# Shrinkflation arrives in the Philippines



## Gary D (Oct 28, 2013)

A product I regularly purchase has recently gone from 380g to 300g and the price from 80 ish to over 100 pesos. We were buying sugar yesterday and noticed that the sugar 1kg/500g had changed to 900g/450g still with a price increase over a few weeks ago. Has anyone else noticed this trend.


----------



## Harry Moles (11 mo ago)

It's Biden's fault.


----------



## bigpearl (Jan 24, 2016)

You want a laugh Gary? As many are aware 1 litre crates of coca cola have not been available for weeks or longer, sugar shortage/prices, we have been giving that to the workers here for their snacks, anyway Ben purchased a couple of crates of RC cola to keep the boys happy, he said to me the RC is like 25%/30% cheaper than coke, I noticed today that he took 3 bottles of RC out to the boys instead of the 2 regular bottles of coke, why 3 bottles I asked, they didn't have enough yesterday,,,,, ok.
Looked at the RC bottle and they are 800ml while the coke is 1,000ml.

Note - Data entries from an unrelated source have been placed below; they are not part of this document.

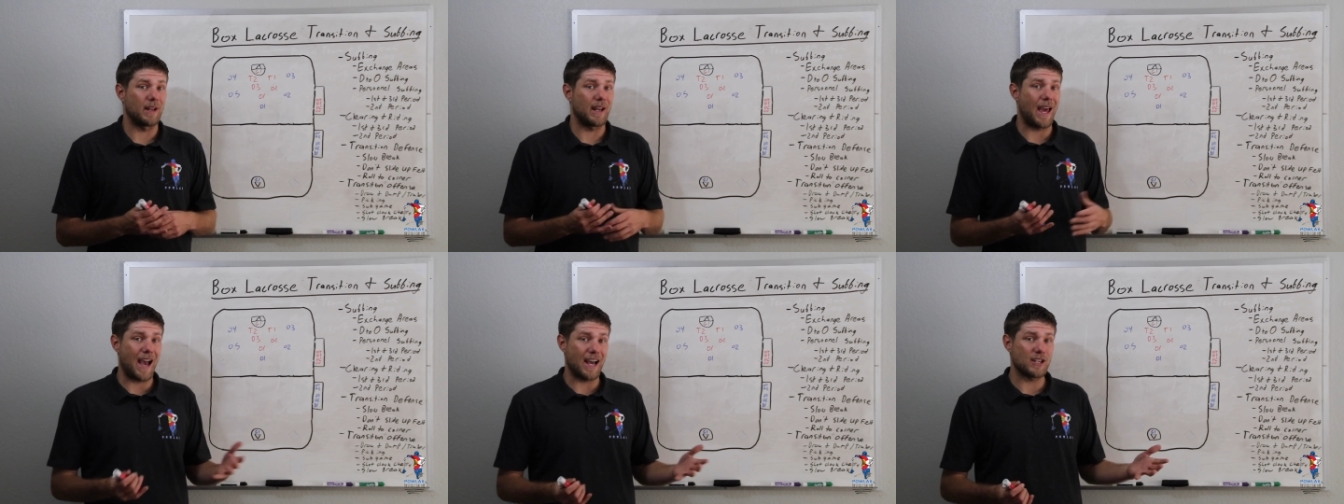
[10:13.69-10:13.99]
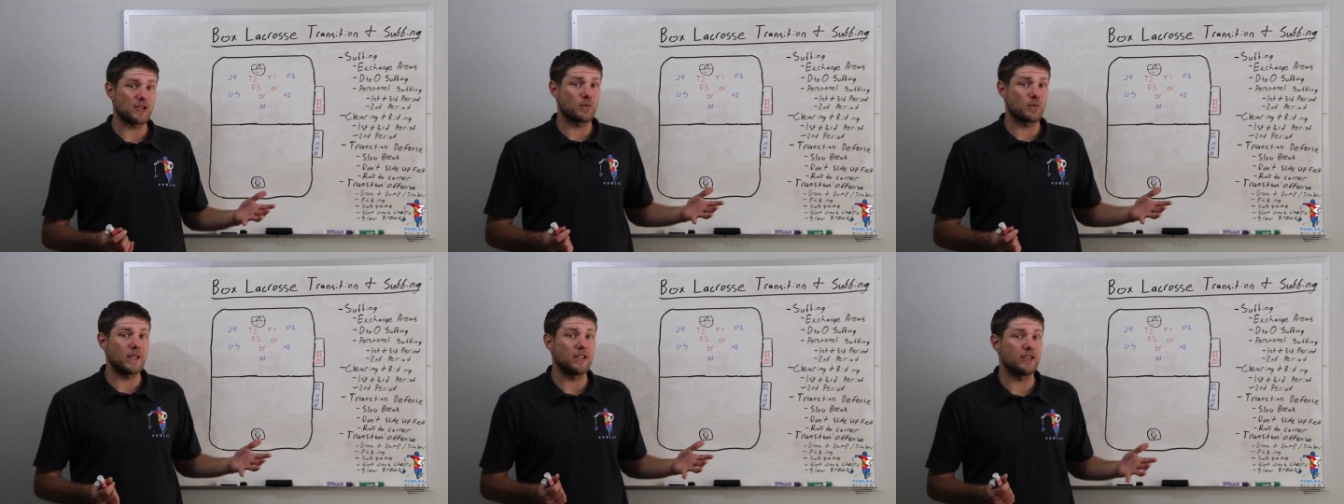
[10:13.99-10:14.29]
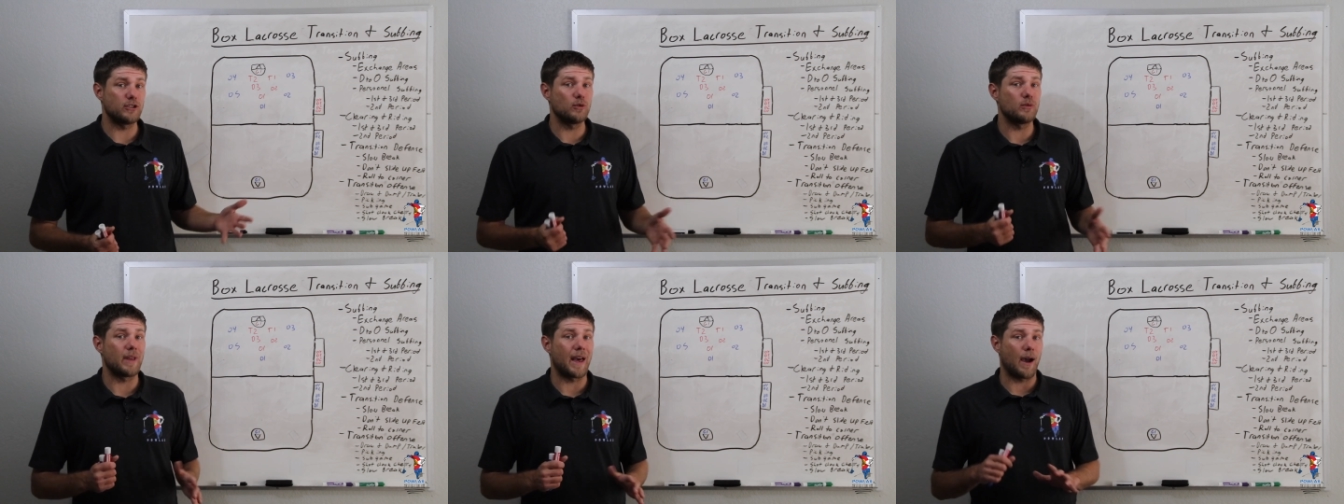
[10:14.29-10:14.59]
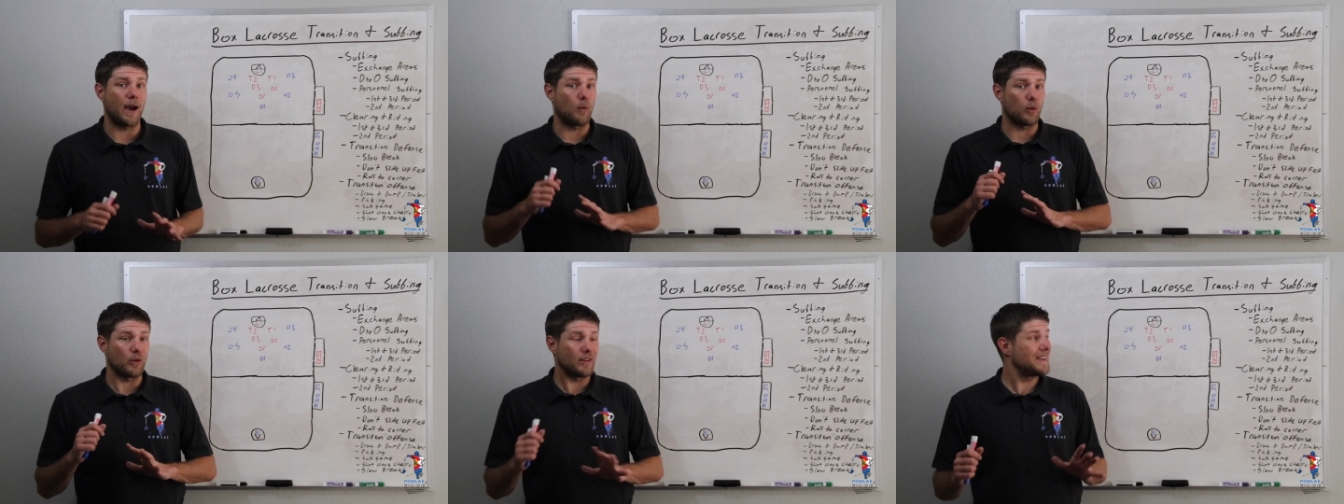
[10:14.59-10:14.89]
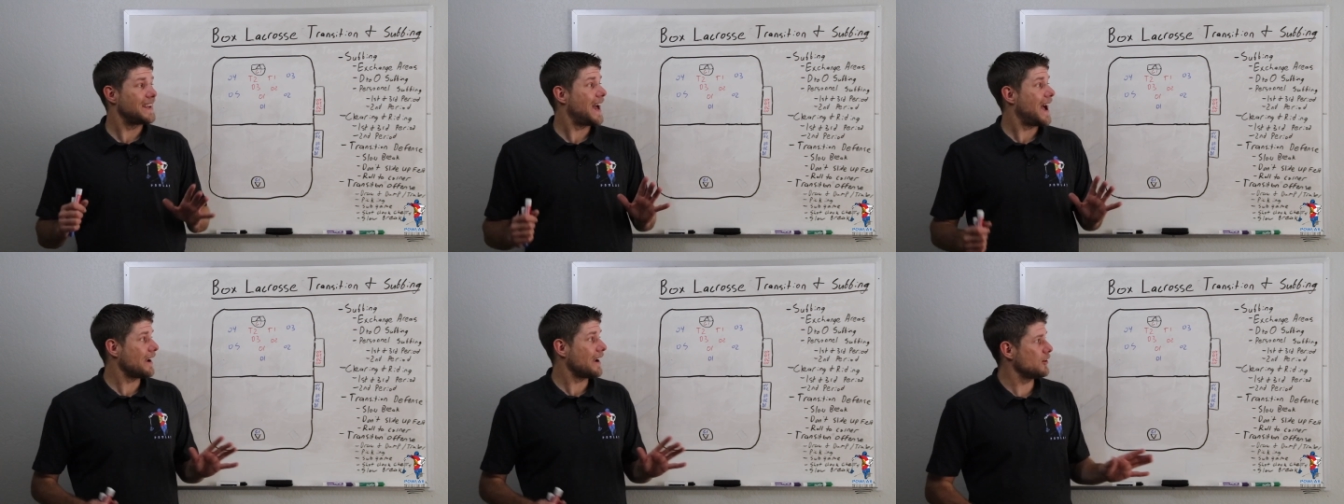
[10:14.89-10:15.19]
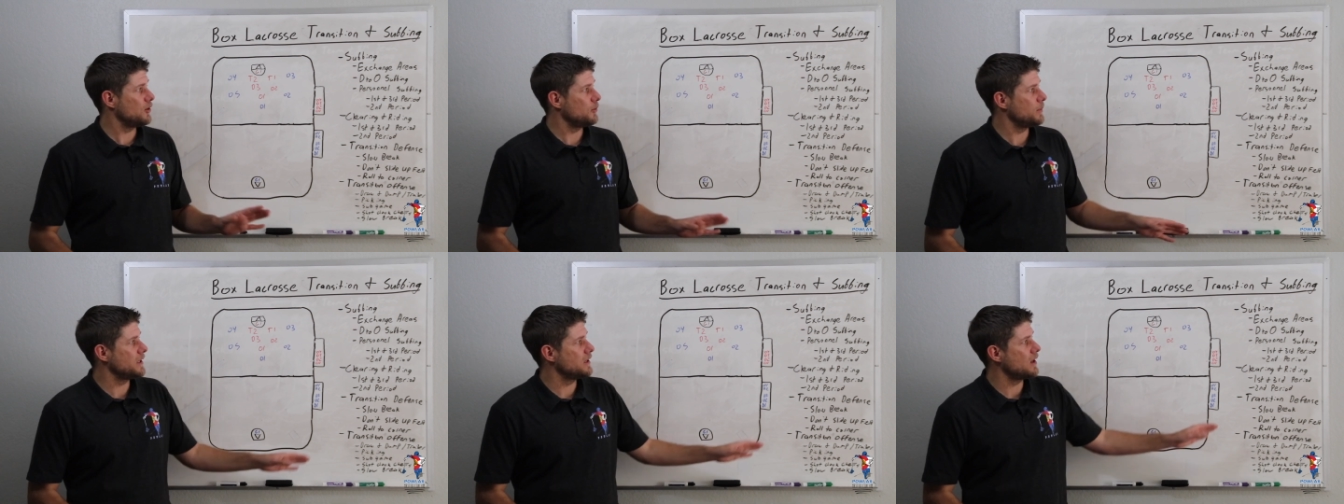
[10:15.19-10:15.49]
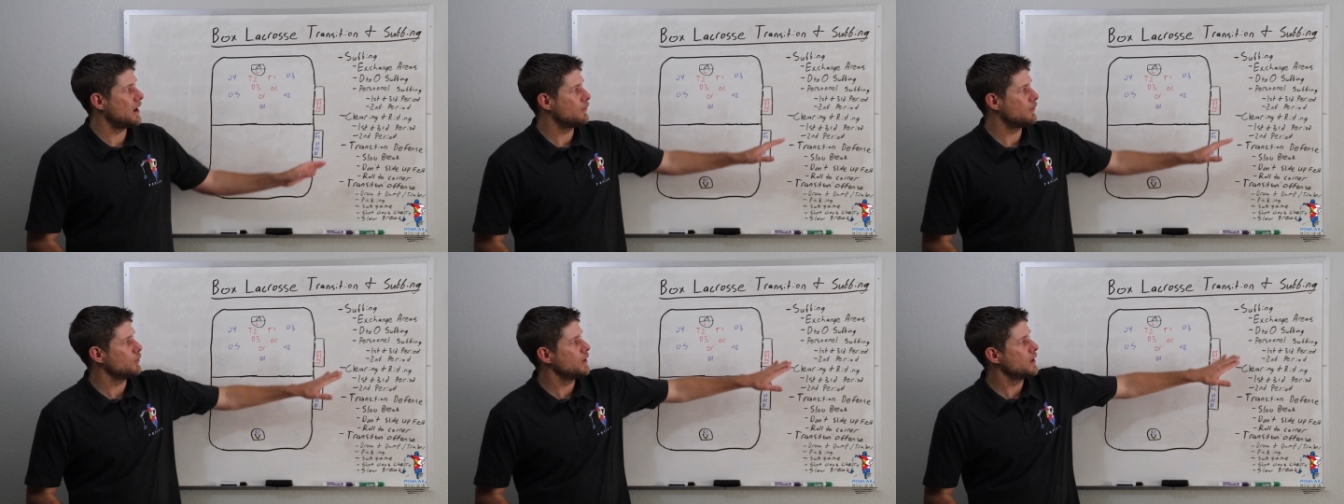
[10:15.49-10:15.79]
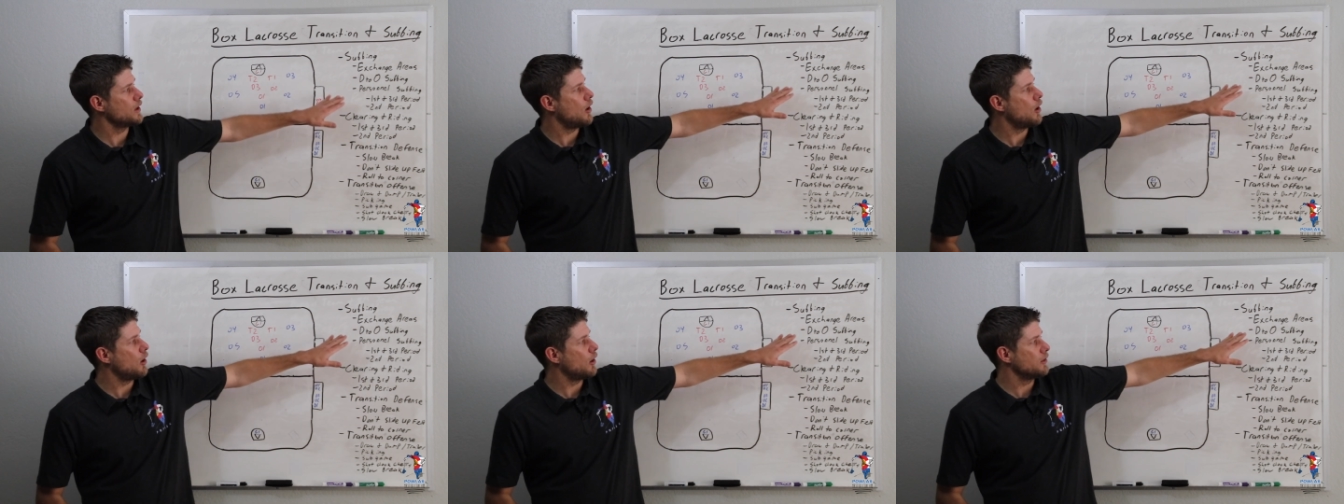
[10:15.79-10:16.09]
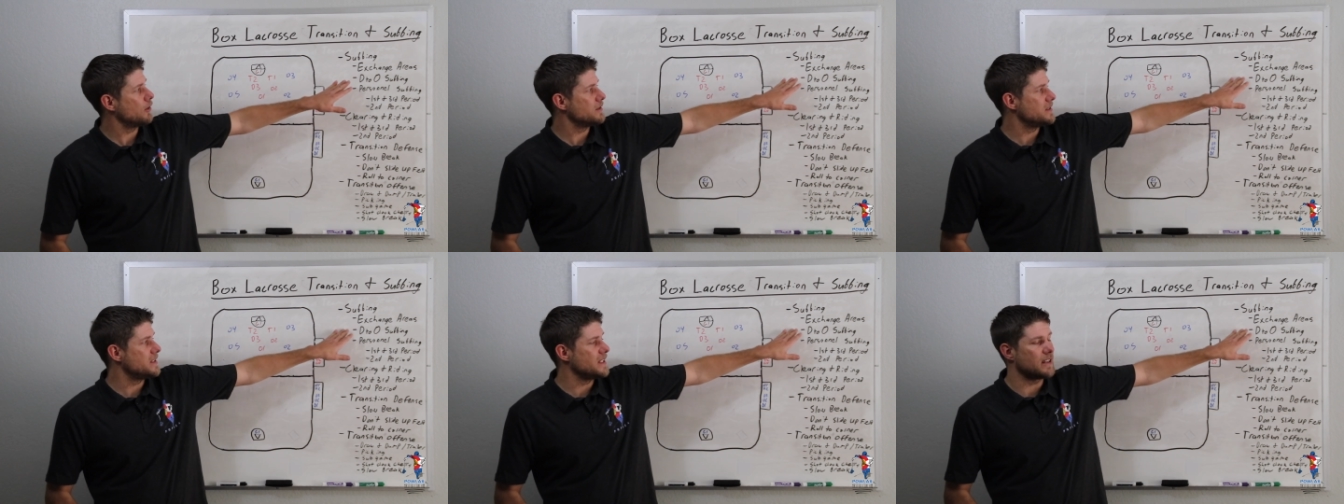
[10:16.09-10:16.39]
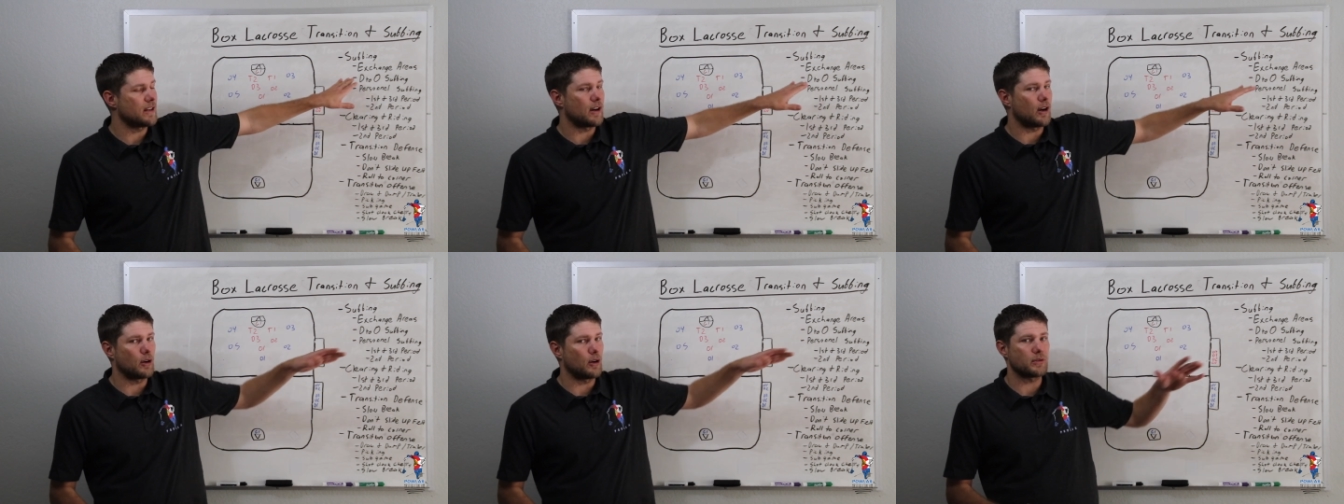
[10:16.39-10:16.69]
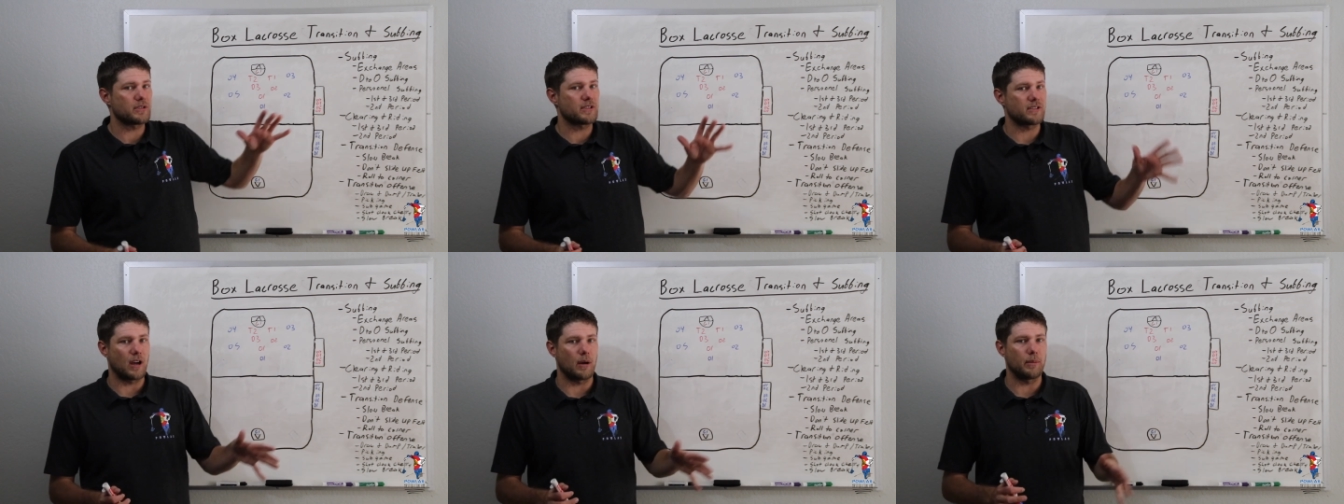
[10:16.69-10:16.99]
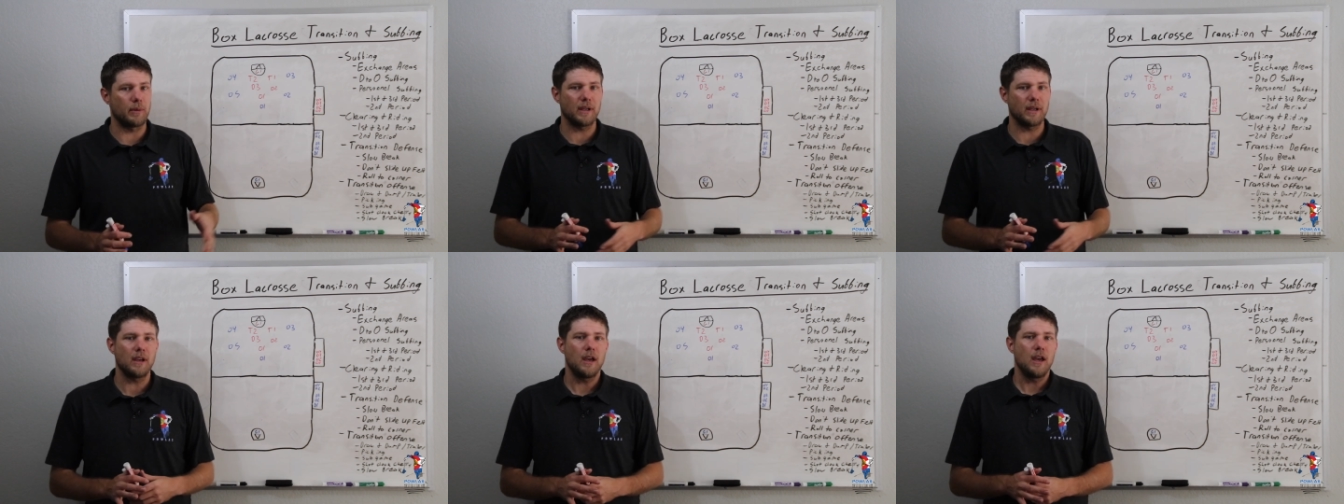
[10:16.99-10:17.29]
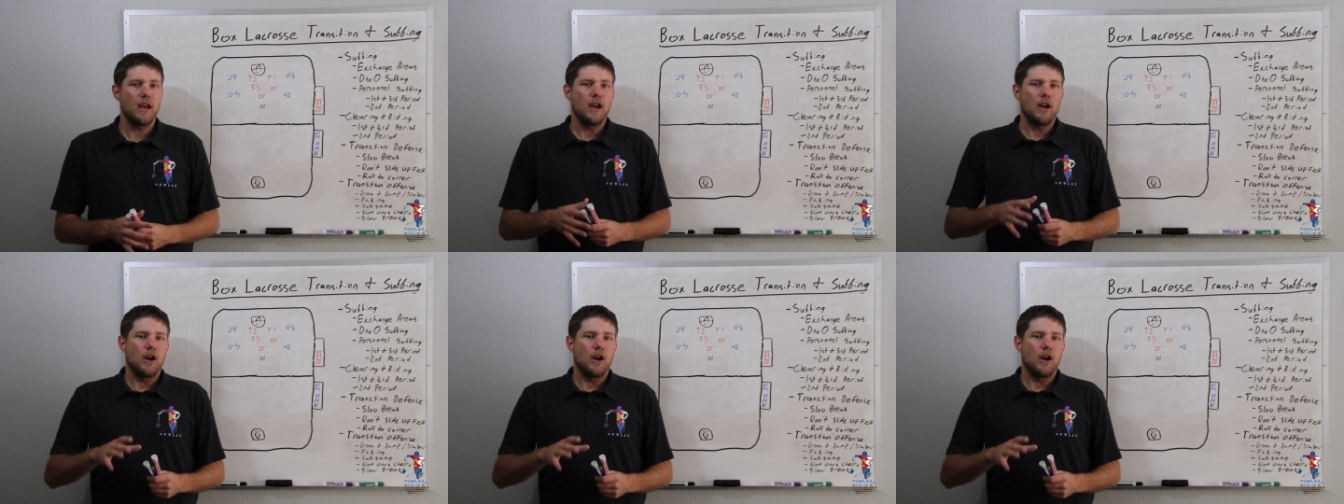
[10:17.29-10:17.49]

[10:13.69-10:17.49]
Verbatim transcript: And as we do that, we're not going to be covering our D to O subbing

As for Harry Moles,,,,,,, every thing is Bidens fault including the fuel prices here or the rest of the world, can't buy brown onions, lettuces in Australia hit 12 bucks a head, south eastern Australia is being flooded now, the earth quake we had here a few weeks ago, typhoons and hurricanes all lay with one mans decisions?

OMO.

Cheers, Steve.


----------



## grahamw57 (May 27, 2018)

Oh well, maybe a few less bad teeth, and obesity-derived diabetes cases in the future.


----------



## Zep (Jun 8, 2017)

My coke bottles are only 750ml. The workers want 3 bottles of RC because they know it is cheaper and they want the same amount (cost wise) of soda from that kano. lol


----------



## Gary D (Oct 28, 2013)

bigpearl said:


> You want a laugh Gary? As many are aware 1 litre crates of coca cola have not been available for weeks or longer, sugar shortage/prices, we have been giving that to the workers here for their snacks, anyway Ben purchased a couple of crates of RC cola to keep the boys happy, he said to me the RC is like 25%/30% cheaper than coke, I noticed today that he took 3 bottles of RC out to the boys instead of the 2 regular bottles of coke, why 3 bottles I asked, they didn't have enough yesterday,,,,, ok.
> Looked at the RC bottle and they are 800ml while the coke is 1,000ml.
> 
> As for Harry Moles,,,,,,, every thing is Bidens fault including the fuel prices here or the rest of the world, can't buy brown onions, lettuces in Australia hit 12 bucks a head, south eastern Australia is being flooded now, the earth quake we had here a few weeks ago, typhoons and hurricanes all lay with one mans decisions?
> ...


1.5lt and 2lt bottles of coke are available here, bought 10 pack 2 lt bottles just over a week ago.
Of course it's Bidens fault, he made the dollar too strong.


----------



## bigpearl (Jan 24, 2016)

Here for years we buy the 1 litre glass bottles of Coke,,,,, until no supplies. Apparently as Ben told me today it's back and available now, we appreciate the free delivery whether Coke or RC, water bottles etc.and not interested carrying 12 bottles home from a supermarket, lazy? Yep. Shrinking product sizes simply look at the fast food chains 30 years ago what you got and compare to what you get now. A lot like the shrinking economy these days.

OMO.

Cheers, Steve.


----------



## Lunkan (Aug 28, 2020)

I wondered how USD could go up compared to e g EURO when the logical would be the opposite by USA have PRINTED 65% extra money!! Logical would such make value of USD go DOWN much by this, but *Edward Dowd* have an explaination. He say it depend of world DEPTS in USD, which will make a big economical crisis soon, when its understood big part of these depts will become worthless much loans have been given to people, who cant pay back... The one I have read is in Swedish, but I suppouse google can find interested ones one in English.


----------



## bigpearl (Jan 24, 2016)

Greece some years ago if memory serves.
Cheers, Steve.


----------



## Lunkan (Aug 28, 2020)

bigpearl said:


> Greece some years ago if memory serves.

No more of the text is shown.